Spam Score Interpretation

Q: Why does a new phone number have a non-zero spam score?

New numbers may inherit some risk from carrier-level factors (carriers with historically high spam rates), line type (VoIP numbers carry a baseline risk premium), or number recycling (previous owner had a poor reputation). A non-zero baseline score does not necessarily indicate the current owner is a bad actor.

Q: How quickly do spam scores update after complaints?

Score update speed varies by data source. Real-time carrier feeds update within minutes. Consumer complaint aggregators may take hours to days to process and incorporate new reports.

Q: Should I block or challenge numbers with medium spam scores?

For medium scores (typically 40-60), challenge rather than block. Send an SMS OTP, request voice verification, or use CAPTCHA. This balances fraud prevention with user experience for the gray-area cases.

Q: Do spam scores differ for mobile vs.
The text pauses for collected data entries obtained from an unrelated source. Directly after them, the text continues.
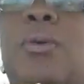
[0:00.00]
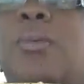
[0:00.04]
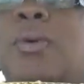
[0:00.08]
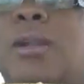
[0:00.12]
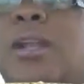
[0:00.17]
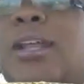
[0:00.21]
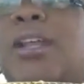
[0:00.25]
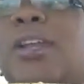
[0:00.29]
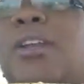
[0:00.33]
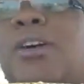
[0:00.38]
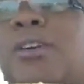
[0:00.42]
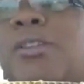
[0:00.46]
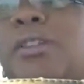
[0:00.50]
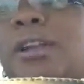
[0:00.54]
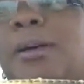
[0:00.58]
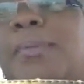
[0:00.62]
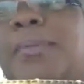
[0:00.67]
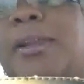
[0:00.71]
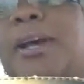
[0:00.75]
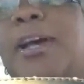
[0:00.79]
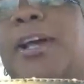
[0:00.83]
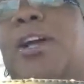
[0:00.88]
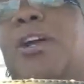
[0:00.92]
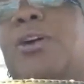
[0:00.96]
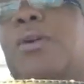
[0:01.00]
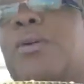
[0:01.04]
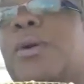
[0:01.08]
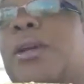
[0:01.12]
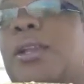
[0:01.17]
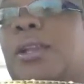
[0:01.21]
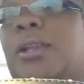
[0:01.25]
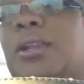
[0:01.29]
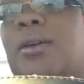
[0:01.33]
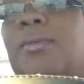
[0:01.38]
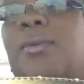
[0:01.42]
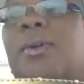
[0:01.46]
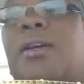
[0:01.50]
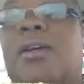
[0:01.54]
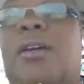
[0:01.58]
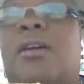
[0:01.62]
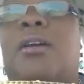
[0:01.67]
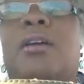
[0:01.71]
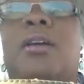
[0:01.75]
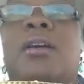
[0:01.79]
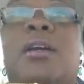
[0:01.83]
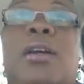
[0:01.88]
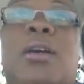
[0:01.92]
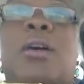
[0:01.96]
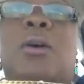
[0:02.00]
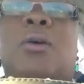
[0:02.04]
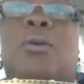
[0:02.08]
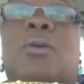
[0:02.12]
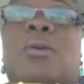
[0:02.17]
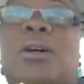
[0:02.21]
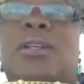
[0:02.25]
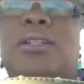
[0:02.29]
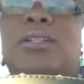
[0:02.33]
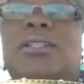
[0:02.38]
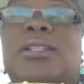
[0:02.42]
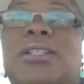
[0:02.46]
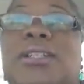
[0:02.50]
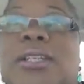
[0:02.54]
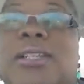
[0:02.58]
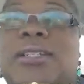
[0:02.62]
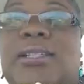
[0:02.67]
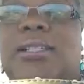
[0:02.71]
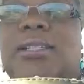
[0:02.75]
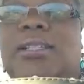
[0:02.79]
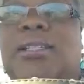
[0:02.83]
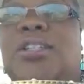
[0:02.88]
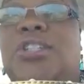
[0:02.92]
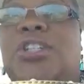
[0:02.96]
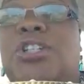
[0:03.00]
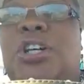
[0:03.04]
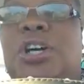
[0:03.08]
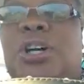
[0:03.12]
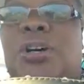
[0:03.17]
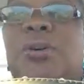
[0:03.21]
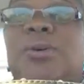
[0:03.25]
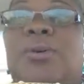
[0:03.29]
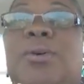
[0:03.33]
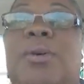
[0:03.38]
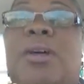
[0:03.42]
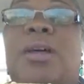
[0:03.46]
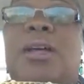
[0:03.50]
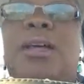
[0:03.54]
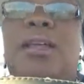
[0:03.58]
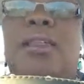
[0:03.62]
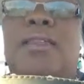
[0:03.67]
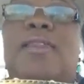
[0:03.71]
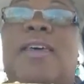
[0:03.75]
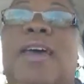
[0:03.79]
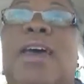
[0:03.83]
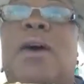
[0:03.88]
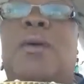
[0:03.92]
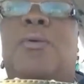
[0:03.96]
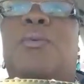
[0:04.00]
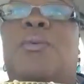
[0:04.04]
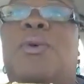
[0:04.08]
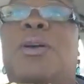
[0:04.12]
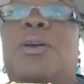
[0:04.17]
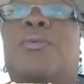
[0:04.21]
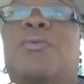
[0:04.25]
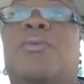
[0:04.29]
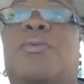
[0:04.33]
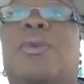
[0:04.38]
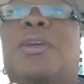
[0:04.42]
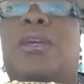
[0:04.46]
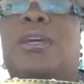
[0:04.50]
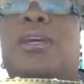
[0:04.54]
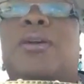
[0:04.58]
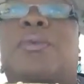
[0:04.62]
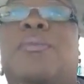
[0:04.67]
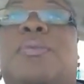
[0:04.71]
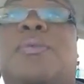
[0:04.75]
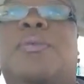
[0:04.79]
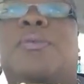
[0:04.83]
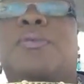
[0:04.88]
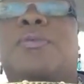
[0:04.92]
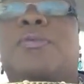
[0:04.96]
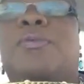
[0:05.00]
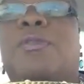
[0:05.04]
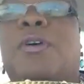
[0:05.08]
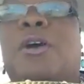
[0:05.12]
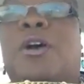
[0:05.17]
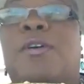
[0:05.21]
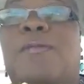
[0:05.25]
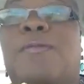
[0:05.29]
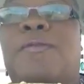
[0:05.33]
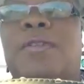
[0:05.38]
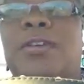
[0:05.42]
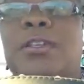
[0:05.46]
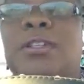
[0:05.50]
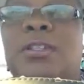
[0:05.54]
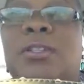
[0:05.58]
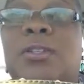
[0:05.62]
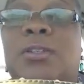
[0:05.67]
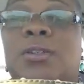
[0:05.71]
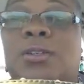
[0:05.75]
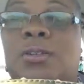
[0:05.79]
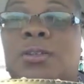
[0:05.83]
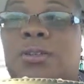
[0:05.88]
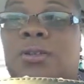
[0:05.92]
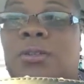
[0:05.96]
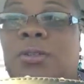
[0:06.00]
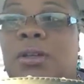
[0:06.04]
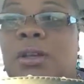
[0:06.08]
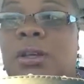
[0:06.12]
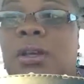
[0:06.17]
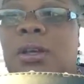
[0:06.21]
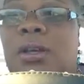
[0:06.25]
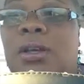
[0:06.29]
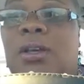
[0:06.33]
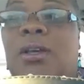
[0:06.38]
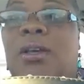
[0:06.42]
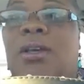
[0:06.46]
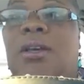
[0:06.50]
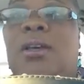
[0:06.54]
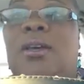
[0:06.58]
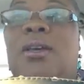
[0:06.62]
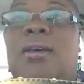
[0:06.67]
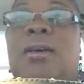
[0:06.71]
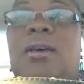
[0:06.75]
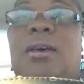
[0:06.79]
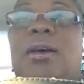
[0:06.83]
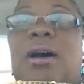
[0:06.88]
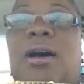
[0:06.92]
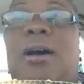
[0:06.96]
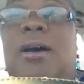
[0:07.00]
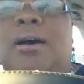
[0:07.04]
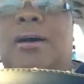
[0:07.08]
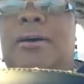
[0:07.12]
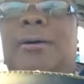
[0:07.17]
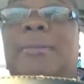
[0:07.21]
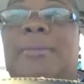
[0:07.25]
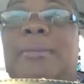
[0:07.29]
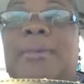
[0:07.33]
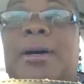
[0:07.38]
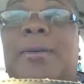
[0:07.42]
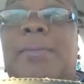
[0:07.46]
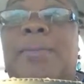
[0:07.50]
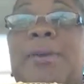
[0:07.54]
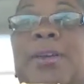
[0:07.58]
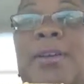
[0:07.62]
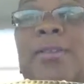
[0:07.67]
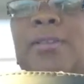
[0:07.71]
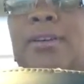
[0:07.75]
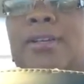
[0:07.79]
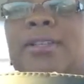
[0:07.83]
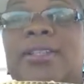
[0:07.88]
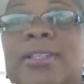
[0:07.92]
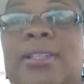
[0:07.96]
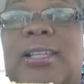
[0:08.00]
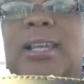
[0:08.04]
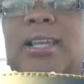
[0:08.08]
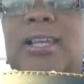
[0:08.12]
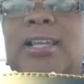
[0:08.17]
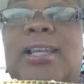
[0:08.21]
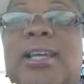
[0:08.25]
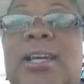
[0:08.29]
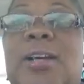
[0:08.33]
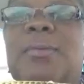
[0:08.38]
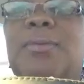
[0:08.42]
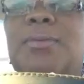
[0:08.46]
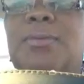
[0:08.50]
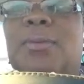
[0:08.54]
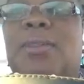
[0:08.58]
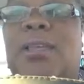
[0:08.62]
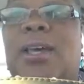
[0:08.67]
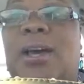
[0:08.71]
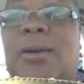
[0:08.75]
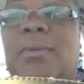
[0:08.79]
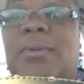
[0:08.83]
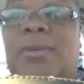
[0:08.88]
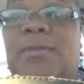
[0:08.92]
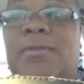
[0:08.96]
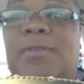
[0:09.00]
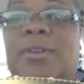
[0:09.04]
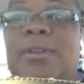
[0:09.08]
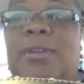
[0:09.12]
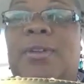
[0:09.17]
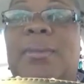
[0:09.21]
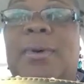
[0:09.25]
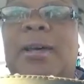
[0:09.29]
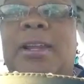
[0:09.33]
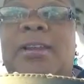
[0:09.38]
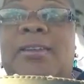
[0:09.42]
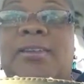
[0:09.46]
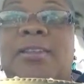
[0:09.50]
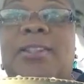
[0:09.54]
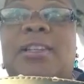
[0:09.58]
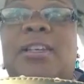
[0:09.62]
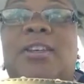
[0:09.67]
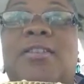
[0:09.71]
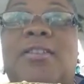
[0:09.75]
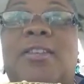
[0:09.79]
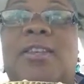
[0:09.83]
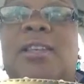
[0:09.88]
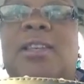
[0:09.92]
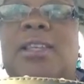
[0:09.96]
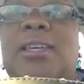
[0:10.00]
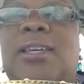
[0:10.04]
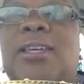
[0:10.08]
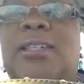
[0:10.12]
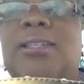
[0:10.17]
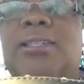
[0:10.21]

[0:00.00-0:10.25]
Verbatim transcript: when I know that I'm not going anywhere? Well, statistics show that when we improve our physical appearance, that it helps with how we feel about ourselves on the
VoIP numbers?

Spam scores measure complaint and behavior history regardless of line type. A clean VoIP number can score lower than a mobile number with spam history. However, VoIP numbers start with a higher baseline risk due to their abuse patterns in aggregate.

What is a Phone Spam Score?

A phone spam score is a numerical value, typically 0-100, indicating the likelihood that a phone number is associated with spam, scam, or fraudulent activity. Higher scores indicate higher risk.

Score Sources

Consumer complaints - Reports submitted to FTC, carriers, and spam-blocking apps
Call pattern analysis - High volume, short duration, geographic spread
Honeypot data - Numbers calling phone numbers that shouldn't receive calls
Carrier intelligence - Internal carrier spam detection systems
Industry databases - Shared blocklists and fraud consortiums
STIR/SHAKEN data - Attestation failures and patterns

Score Components

While exact algorithms are proprietary, spam scores typically weight these factors:

Component	Description	Typical Weight
Report Volume	Number of consumer complaints	High
Report Recency	How recently complaints were filed	High
Report Diversity	Complaints from multiple sources	Medium-High
Call Patterns	Volume, timing, duration patterns	Medium
Robocaller Flags	Known automated calling systems	High
Carrier Risk	Historical spam rates from carrier	Low-Medium

Understanding Score Ranges

Spam scores are typically presented on a 0-100 scale. Here's how to interpret different ranges:

Score Interpretation Guide

Score Range	Risk Level	Typical Characteristics
0-10	Minimal	Clean number, no complaints, established history
11-25	Low	Minor/old complaints, or similar to spam numbers
26-40	Moderate	Some recent complaints, patterns warrant monitoring
41-60	Elevated	Multiple complaints, risky call patterns
61-80	High	Many complaints, known spam associations
81-100	Critical	Confirmed spam/scam, robocaller databases

What Each Range Means in Practice

0-10: Minimal Risk

Numbers in this range are likely legitimate with clean histories. However, don't assume zero risk - new fraud numbers haven't accumulated complaints yet. Use additional signals like line type and velocity for new numbers.

11-25: Low Risk

These numbers may have minor historical complaints or characteristics similar to spam numbers (e.g., VoIP from a carrier with spam history). Generally safe to proceed with normal verification.

26-40: Moderate Risk

Warrants attention. Recent complaints may be accumulating, or patterns are emerging. Consider requiring additional verification for sensitive actions.

41-60: Elevated Risk

Significant spam signals present. Challenge with additional verification (SMS OTP, voice call) before allowing high-value actions. Monitor closely after allowing.

61-80: High Risk

Strong spam association. Block or require substantial verification (document upload, video verification). Only proceed if verification passes and user demonstrates legitimate intent.

81-100: Critical Risk

Confirmed spam or scam association. Block automatically for most use cases. Only allow with exceptional verification and manual review for legitimate appeals.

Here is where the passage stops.